He smirked again. “I wouldn’t imagine you are, or could be.”
“So your name is Dale Bozzio?”
The slap stung my cheek.
“Ow!”
“How do you not know Dale Bozzio?”
“Is she a drag queen?”
The second slap stung my chin less, but my pride a little more. I felt like slapping him back, but some weird chauvinist thought came to me that maybe you don’t slap a person dressed as a woman. I took a calming breath and tried a different tack.
“ ‘Don’t slap me, I’m not in the mood,’ ” I said, quoting a line from one of my favorite songs.
That got a laugh of recognition. “And we are, in fact, ‘meeting in the ladies room.’ ”
That made me grin and blush.
“So you know Klymaxx but not Missing Persons?”
“If I knew them, would they be missing?” I said, realizing too late this made no actual sense.
He rolled his eyes. “What are words for?”
“To … speak?”
He sighed in exasperation. “Famous lyrics. ‘Destination Unknown’? ‘Life Is So Strange’?”
I squinted. “That one sounds vaguely familiar.”
He lifted his left hand, but this time I made a time-out sign with my hands and he abstained from slapping me.
“You need education,” he said, moving in closer. “Such exceeding cuteness cannot be left to carry on with only what it knows.”
I blushed and popped a boner in the restroom of the Tunnel.
“I’m Miles,” I said, lying. (My strange logic being: What if he calls my name and one of my friends hears?)
“CJ,” he replied, and I wondered if he was lying, too. Probably not. He smiled for the first time. His teeth crowded together like he had a few too many molars. I liked this surprise. It made him seem human.
We stared at each other, and it was so weird, because I wasn’t really into drag or whatever, but he thought I was cute, he was obviously stunning, and even more than that, it was like I’d just met someone important, like my body knew it, like the universe was whispering to me, Pay attention.
I shivered.
And then I realized I wasn’t sure how to keep him focused on me. That he was standing in front of me, ostensibly waiting for me to say something, and here I was, lacking a certain luster while the restroom was bursting with color and people whose whole presence screamed, Look at me! I recognized that if I wished for this dialogue to continue, I needed to say something interesting, and though this moment was perhaps the most interesting in my life so far, I couldn’t think of anything stimulating to say about it.
The best I could do was lower my voice a few decibels and ask, “Are you openly gay?”
He snorted. “Oh, sweetie. You’re green, aren’t you, Miles?”
“I’m emerald green. I’m the greenest possible green.”
CJ adjusted his plexiglass bra. “High school?”

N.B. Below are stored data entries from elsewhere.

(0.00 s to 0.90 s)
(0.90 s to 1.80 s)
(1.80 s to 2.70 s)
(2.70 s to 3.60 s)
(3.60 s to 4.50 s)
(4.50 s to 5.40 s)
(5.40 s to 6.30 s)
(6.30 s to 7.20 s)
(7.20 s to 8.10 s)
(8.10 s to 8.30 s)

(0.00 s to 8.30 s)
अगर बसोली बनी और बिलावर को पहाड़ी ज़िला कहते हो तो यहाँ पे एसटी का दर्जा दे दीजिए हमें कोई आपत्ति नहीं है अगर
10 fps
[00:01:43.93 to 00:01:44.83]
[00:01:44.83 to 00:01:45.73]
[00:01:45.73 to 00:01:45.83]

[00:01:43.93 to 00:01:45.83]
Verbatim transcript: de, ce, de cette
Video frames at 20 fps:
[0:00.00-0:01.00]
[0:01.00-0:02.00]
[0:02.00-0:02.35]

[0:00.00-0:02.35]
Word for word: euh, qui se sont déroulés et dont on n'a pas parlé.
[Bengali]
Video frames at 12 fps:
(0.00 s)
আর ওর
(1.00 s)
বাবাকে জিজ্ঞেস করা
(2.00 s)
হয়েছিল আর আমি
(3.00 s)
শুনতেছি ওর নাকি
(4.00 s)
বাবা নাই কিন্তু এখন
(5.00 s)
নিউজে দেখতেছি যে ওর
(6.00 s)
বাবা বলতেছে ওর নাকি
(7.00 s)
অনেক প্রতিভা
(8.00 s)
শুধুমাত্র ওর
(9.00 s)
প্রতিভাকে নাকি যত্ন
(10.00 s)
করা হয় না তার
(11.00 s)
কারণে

Somehow, the right banter tone appeared in my mouth, and I said, “As is required by law.”
“I’m a senior at Bronx Tech,” he said. “Turned eighteen in April. One more year to freedom.”
“I’ve got two,” I said, pouting my lip.
“Poor baby.”
“I’ve never met a gay person before,” I said. He raised an eyebrow and I corrected myself. “I’ve never met an openly gay person and talked to them. As a gay person. Which I am. Obviously.”
“Obviously,” he repeated. “Well, you’re in luck, because I have actually been looking for a sidekick, and green is my favorite …”
He glanced past me toward the door and must have seen something, because all of a sudden he grabbed my arm, yanked me into an unoccupied stall, and slammed the metal door shut behind us.
Still September 1987 (really, just seconds later)
“Shit,” he whispered as we stood mere inches from each other in the tiny stall.
“What is happening? What—”
“Shh.” New Order’s “True Faith” was sounding through the club now, and CJ closed the toilet lid, sat down, crossed his leather-panted legs, and exhaled dramatically.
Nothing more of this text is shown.